Stony Brook came away with a 5-2 victory at ProTec Hockey Ponds in Somerset, N.J., but lost leading scorer and top line forward Angelo Serse for at least Saturday’s showdown with conference rival West Chester at the Rinx.
Serse was given a game misconduct and automatic one-game suspension for his hit on Rutgers Charles Stein in the waning seconds of the game.
“That was an incident when he was not thinking of his hockey team,” Stony Brook head coach Buzz Deschamps said. “He was thinking about himself personally.”
Stein came away from the hit with a concussion, according to Rutgers head coach Andy Gojdycz. He did not offer any further comment on the incident after multiple e-mail attempts.
Serse scored the Seawolves second goal of the game, which gave Stony Brook a 2-1 lead from which they would never look back.
After a slow first period that saw the Seawolves trail until the end, Serse’s goal sparked a four goal onslaught.
“When you get off the bus, maybe your legs aren’t moving the way you want them to,” assistant coach Chris Caroppoli said. “But in the second period we dominated.”

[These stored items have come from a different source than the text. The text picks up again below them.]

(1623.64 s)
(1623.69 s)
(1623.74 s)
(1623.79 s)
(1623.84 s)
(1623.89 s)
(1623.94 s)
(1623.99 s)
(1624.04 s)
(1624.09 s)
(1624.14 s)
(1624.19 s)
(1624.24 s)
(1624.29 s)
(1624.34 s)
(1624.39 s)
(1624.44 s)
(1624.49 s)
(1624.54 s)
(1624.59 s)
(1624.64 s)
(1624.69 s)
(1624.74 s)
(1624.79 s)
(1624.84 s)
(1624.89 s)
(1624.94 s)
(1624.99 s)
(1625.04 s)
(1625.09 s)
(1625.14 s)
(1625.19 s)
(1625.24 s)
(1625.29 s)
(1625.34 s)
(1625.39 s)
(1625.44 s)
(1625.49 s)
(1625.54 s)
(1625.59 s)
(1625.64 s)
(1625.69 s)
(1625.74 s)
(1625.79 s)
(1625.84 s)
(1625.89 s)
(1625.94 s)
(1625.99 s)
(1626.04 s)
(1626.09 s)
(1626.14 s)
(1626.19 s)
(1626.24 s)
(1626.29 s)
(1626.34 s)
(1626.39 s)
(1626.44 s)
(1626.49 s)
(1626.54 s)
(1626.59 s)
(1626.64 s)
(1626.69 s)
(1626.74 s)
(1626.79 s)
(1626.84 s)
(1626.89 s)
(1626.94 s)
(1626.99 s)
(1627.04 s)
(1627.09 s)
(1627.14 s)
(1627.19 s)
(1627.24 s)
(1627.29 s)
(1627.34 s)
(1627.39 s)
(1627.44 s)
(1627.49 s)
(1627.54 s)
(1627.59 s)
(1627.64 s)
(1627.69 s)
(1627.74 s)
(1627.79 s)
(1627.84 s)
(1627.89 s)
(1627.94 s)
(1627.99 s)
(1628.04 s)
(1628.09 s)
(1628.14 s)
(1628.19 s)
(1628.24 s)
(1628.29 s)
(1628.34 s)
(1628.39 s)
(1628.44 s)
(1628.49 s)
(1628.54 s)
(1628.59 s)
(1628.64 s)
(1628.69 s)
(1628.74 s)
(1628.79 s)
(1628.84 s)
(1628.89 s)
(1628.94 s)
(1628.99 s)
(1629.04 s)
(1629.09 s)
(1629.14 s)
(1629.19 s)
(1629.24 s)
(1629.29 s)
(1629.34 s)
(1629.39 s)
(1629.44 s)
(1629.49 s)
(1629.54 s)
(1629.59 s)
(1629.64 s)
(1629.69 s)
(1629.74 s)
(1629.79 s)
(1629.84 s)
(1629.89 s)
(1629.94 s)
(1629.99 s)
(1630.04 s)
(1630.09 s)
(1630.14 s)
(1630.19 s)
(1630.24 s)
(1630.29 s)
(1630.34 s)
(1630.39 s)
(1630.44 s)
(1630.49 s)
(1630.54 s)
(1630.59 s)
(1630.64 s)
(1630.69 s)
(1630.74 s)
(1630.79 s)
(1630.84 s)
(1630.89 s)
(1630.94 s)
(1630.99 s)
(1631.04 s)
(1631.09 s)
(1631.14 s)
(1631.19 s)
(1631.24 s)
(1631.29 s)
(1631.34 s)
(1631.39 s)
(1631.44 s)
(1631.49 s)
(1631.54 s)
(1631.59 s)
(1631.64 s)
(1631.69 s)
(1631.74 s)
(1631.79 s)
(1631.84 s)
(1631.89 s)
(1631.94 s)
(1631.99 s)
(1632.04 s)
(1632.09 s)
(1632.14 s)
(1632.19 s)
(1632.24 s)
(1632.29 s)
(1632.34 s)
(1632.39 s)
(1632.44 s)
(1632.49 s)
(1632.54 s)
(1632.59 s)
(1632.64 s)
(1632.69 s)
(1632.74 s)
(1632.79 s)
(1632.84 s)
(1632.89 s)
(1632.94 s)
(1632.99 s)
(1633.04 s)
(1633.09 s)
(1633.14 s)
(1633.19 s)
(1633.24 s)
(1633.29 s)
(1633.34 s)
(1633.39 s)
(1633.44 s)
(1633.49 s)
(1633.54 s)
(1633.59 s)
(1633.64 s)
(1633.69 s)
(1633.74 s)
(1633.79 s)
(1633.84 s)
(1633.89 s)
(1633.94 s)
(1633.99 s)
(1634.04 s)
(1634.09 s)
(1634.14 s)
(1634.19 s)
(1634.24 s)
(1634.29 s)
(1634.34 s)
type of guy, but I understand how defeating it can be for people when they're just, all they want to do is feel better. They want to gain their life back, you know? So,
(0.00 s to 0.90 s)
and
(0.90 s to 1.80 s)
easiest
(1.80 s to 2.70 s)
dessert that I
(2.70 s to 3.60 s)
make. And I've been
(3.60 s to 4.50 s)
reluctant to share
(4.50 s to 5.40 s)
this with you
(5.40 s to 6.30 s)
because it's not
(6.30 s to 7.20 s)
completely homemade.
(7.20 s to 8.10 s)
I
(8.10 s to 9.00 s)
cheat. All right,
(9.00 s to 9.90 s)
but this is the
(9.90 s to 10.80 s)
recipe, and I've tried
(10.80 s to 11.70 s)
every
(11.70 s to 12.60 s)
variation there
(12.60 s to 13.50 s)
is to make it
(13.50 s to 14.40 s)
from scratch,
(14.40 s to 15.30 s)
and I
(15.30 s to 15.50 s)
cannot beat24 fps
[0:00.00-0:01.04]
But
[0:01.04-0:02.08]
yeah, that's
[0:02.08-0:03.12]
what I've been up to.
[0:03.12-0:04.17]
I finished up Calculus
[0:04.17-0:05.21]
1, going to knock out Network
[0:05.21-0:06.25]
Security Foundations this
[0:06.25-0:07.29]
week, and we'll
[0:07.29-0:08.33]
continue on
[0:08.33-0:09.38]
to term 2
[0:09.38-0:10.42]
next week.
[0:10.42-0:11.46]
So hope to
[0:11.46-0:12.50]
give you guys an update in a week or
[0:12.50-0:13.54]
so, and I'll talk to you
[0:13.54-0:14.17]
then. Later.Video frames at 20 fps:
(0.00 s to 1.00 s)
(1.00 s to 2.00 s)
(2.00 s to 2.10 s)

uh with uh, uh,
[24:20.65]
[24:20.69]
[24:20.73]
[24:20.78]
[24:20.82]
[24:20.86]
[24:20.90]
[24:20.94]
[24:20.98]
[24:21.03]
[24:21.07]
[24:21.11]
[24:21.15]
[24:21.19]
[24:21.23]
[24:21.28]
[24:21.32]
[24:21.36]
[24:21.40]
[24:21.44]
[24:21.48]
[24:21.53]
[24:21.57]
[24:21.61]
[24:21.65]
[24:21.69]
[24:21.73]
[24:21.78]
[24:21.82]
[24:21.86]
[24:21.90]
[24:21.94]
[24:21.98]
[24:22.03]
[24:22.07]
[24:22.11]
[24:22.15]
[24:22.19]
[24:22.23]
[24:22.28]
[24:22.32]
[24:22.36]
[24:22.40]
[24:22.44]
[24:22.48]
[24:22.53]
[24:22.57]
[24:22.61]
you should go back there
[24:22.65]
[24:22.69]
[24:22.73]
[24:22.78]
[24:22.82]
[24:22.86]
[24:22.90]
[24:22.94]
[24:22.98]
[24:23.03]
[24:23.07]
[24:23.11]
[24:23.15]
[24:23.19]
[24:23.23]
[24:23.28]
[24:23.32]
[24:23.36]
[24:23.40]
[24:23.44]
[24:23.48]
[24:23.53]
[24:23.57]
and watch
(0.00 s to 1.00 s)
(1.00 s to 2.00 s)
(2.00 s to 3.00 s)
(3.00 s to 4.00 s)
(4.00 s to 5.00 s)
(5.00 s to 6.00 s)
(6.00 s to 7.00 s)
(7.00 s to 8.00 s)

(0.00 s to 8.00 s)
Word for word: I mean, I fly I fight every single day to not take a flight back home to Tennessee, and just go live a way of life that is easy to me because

“The second period is probably the best period we played all year,” he said.
John Wong opened the scoring for the Seawolves with 1:27 left in the first period.
He took a pass from goaltender Derek Stevens at his own blue line. He turned and weaved through the entire Rutgers defense. He beat the last defender to the outside and roofed a back hand short side over the goalies shoulder to put the Seawolves on the board.
After Serse’s goal in the second, Rob Sacco scored the Seawolves third goal of the game off an assist from Kris Deckenback.
Less than three minutes later, Dan Cappizutto scored a power play goal when his slap shot from the point found its way through the traffic in front of the net and into the back of it.
Wong added his second goal of the game nearly three minutes later to put the Seawolves ahead 5-2.
The third period saw a parade of Seawolves to the penalty box, and Stony Brook was only to kill off all but one.
“We had a lead we weren’t going to give up,” Caroppoli said. “We took a couple of bad penalties, so it looked like a closer game than it was.”
But the final penalty was the one that hurt the Seawolves the most.
“We got a lot of players that could step up,” DesChamps said about the absence of Serse. “We’ll play just as well with him as without him next weekend. We have a lot of players looking for an opportunity to play. We have [Adam] Avila, and John Wong is playing good hockey now.”
DesChamps was happy with the way his team has rebounded from the rough start at the beginning of the season.
“We’re on a roll now, we’ve won six of our last seven games,” he said. “We’re right where we want to be right now going into next weekend.”